PROBLEM -
Repeat the listing word for word. No pictures belong in the copy.

THE DATA -
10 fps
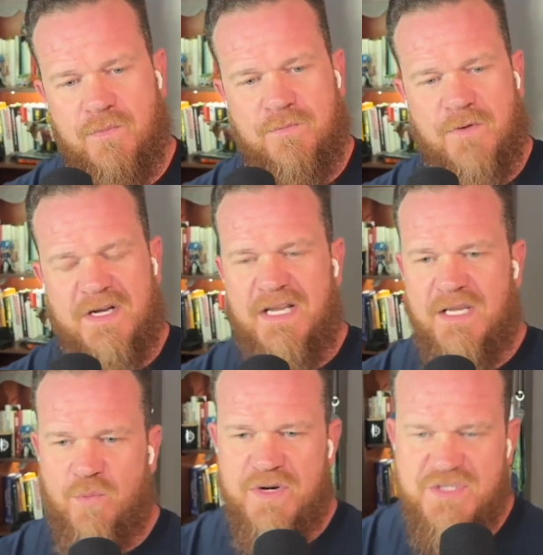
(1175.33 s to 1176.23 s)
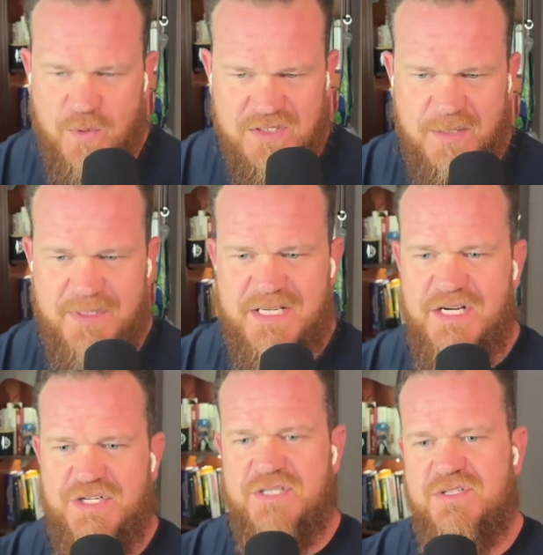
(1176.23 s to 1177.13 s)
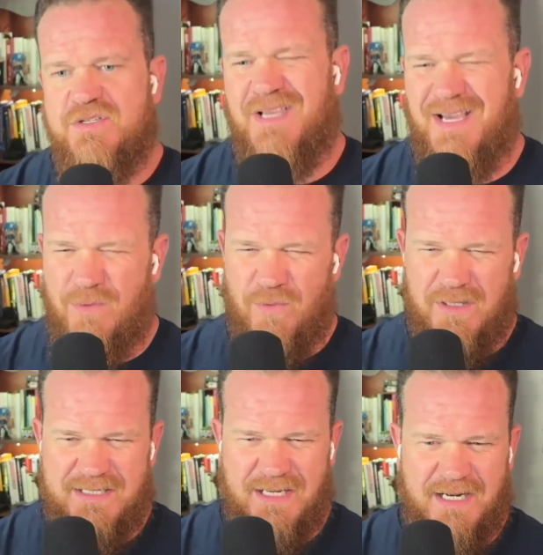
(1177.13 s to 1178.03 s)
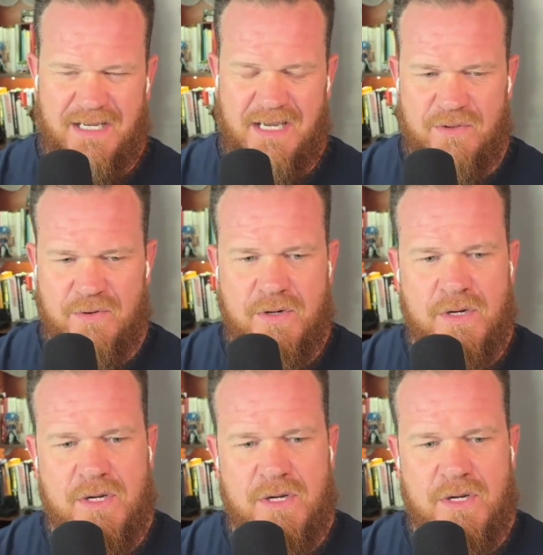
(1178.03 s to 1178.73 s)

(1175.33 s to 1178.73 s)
Funding and resource limitations kind of really tie together,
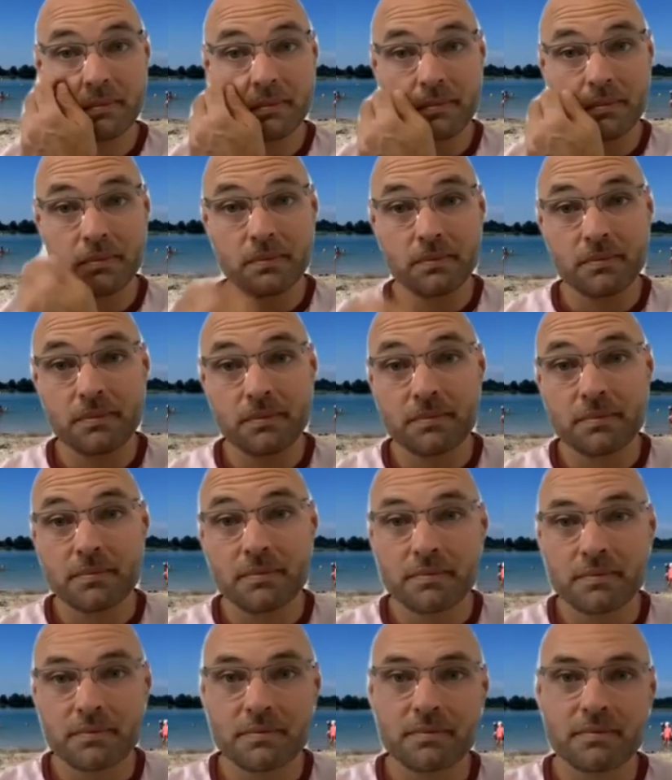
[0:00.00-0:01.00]

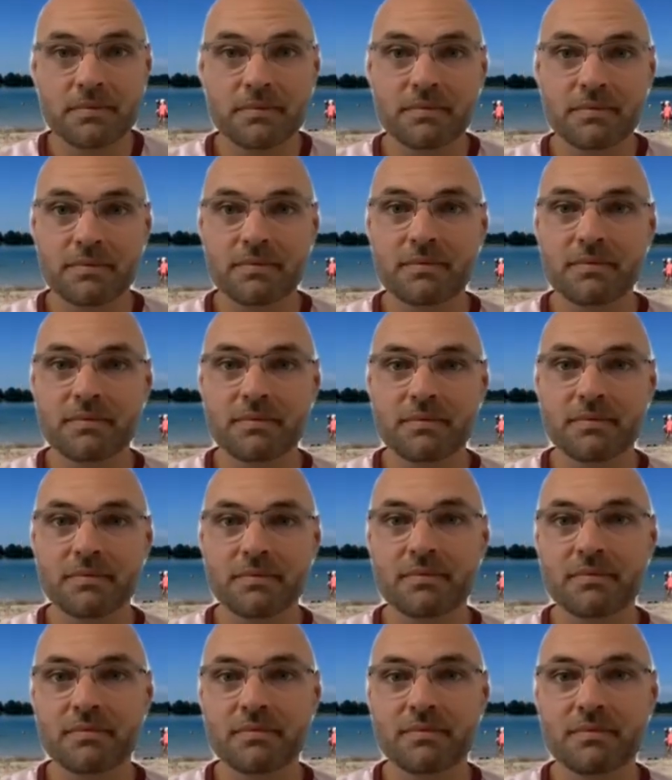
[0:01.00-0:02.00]

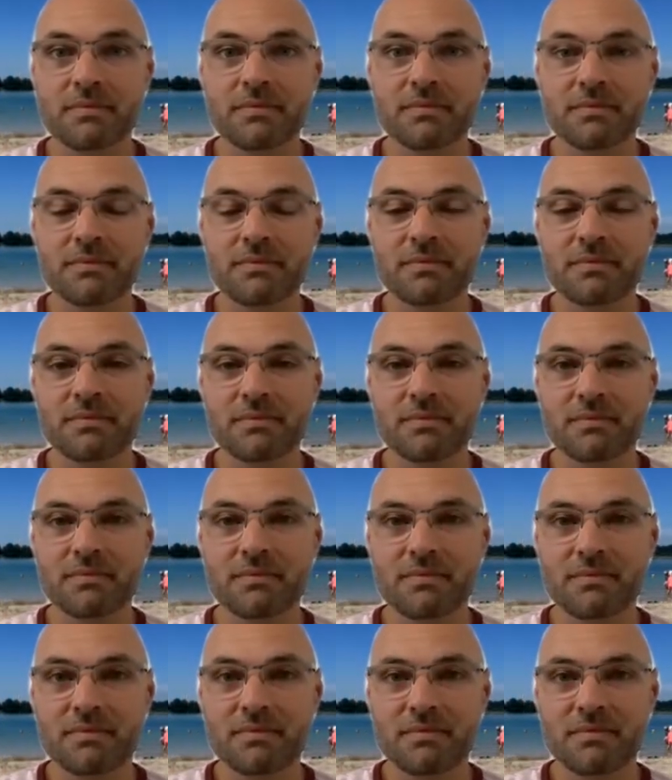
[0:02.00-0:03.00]

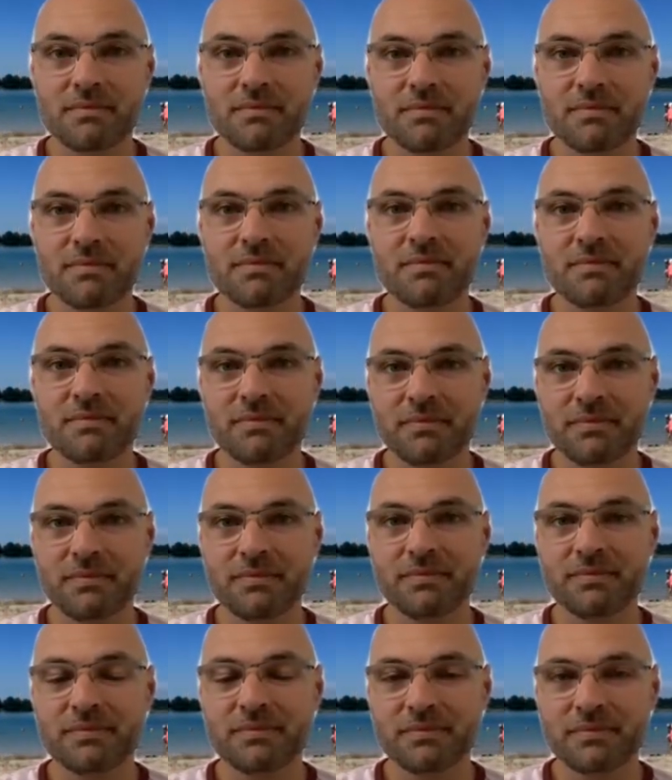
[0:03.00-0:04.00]

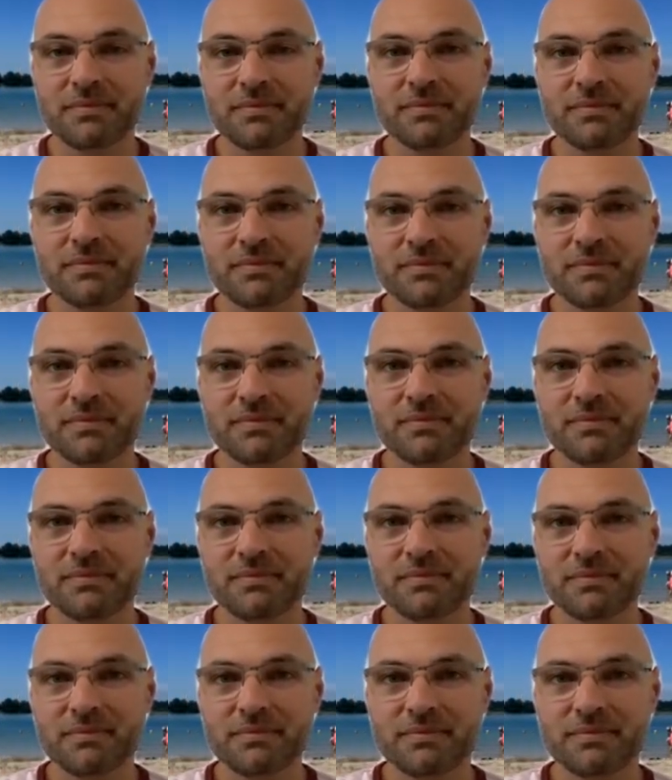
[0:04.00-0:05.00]

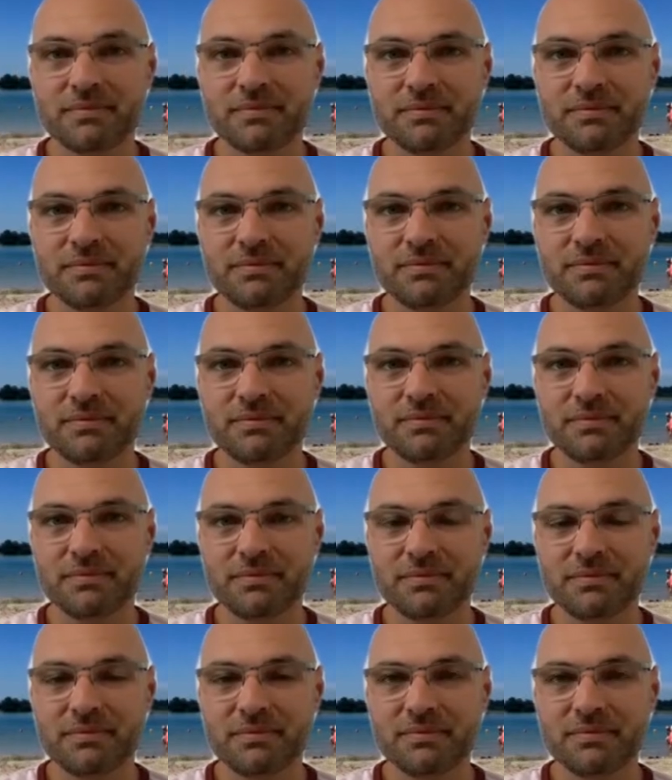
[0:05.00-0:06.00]

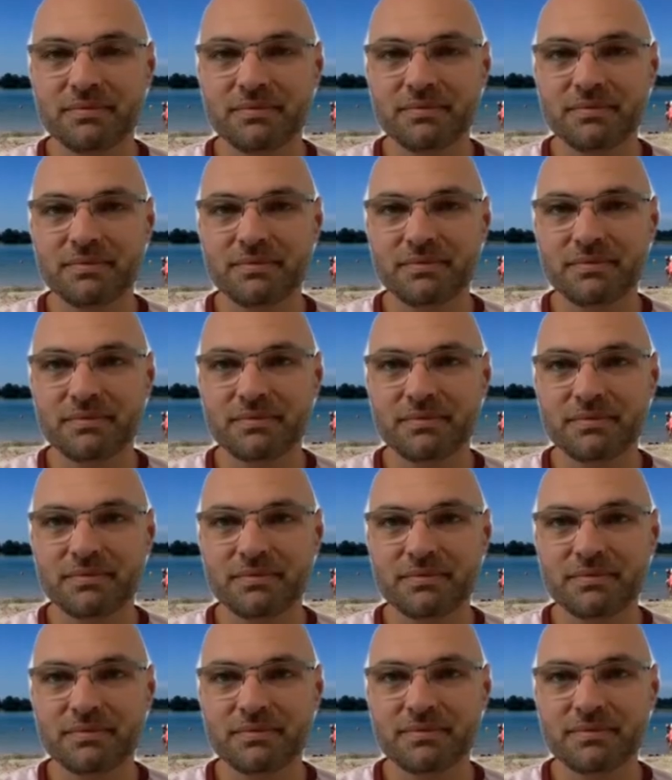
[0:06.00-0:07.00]

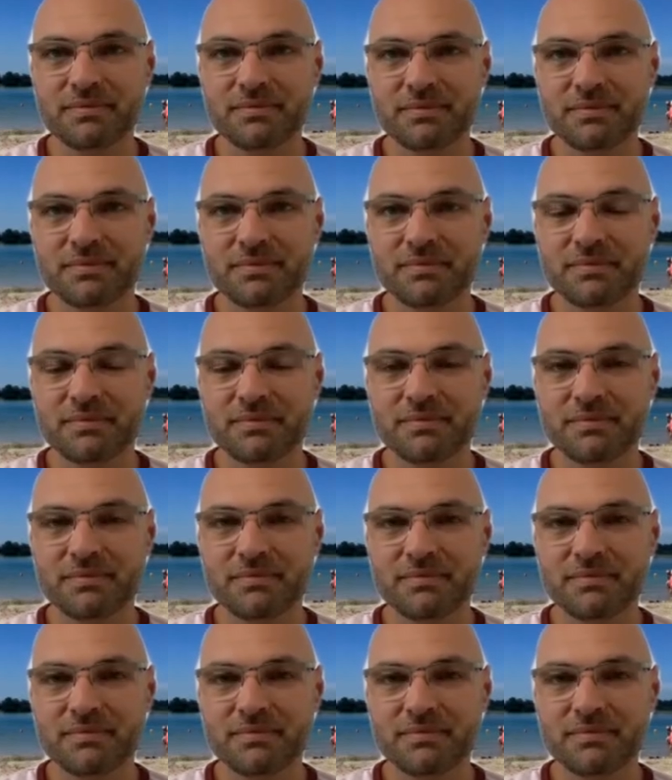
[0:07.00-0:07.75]
No words are spoken by the person on screen.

EXERCISE RESULT -
10 fps
(1175.33 s to 1176.23 s)
(1176.23 s to 1177.13 s)
(1177.13 s to 1178.03 s)
(1178.03 s to 1178.73 s)

(1175.33 s to 1178.73 s)
Funding and resource limitations kind of really tie together,
[0:00.00-0:01.00]

[0:01.00-0:02.00]

[0:02.00-0:03.00]

[0:03.00-0:04.00]

[0:04.00-0:05.00]

[0:05.00-0:06.00]

[0:06.00-0:07.00]

[0:07.00-0:07.75]
No words are spoken by the person on screen.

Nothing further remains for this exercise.